_WORK INSTRUCTIONS_
Every entry is to be returned as it stands, apart from the pictures.

_RECORDS FOR PROCESSING_

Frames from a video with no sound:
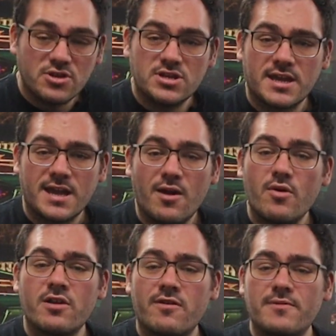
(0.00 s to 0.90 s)
do check it
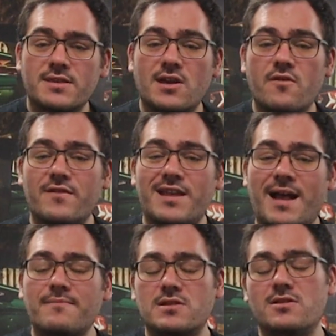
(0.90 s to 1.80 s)
out and grab yourself an
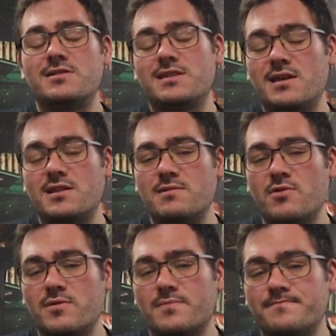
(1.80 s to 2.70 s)
absolute deal at the
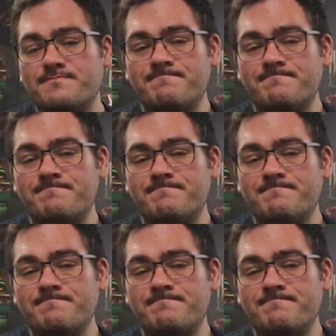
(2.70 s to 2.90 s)
moment.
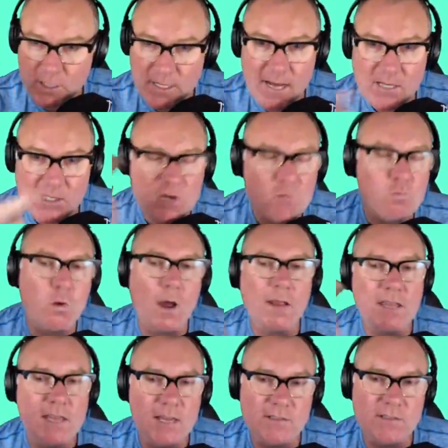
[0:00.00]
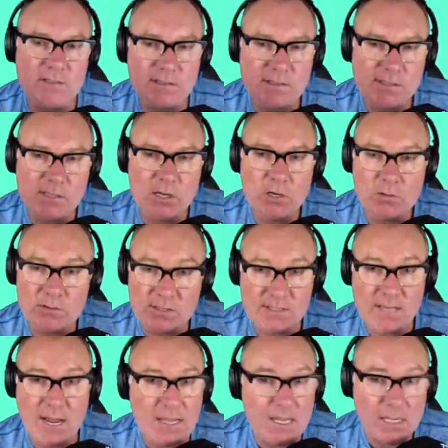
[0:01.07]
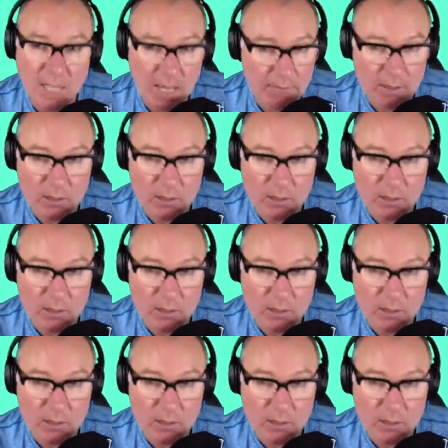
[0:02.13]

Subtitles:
actually run the edges of the circle, staying in cover,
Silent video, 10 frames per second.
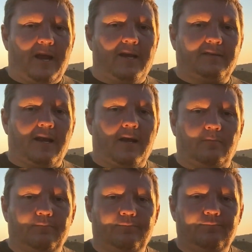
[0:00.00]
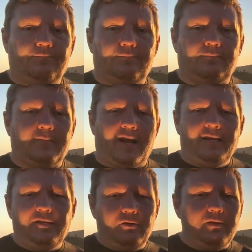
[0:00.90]
ass out. How
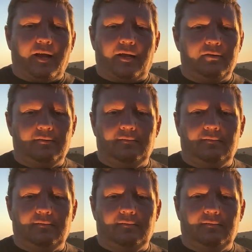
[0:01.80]
do you do that?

_RESPONSE TO THE TASK_
Frames from a video with no sound:
(0.00 s to 0.90 s)
do check it
(0.90 s to 1.80 s)
out and grab yourself an
(1.80 s to 2.70 s)
absolute deal at the
(2.70 s to 2.90 s)
moment.
[0:00.00]
[0:01.07]
[0:02.13]

Subtitles:
actually run the edges of the circle, staying in cover,
Silent video, 10 frames per second.
[0:00.00]
[0:00.90]
ass out. How
[0:01.80]
do you do that?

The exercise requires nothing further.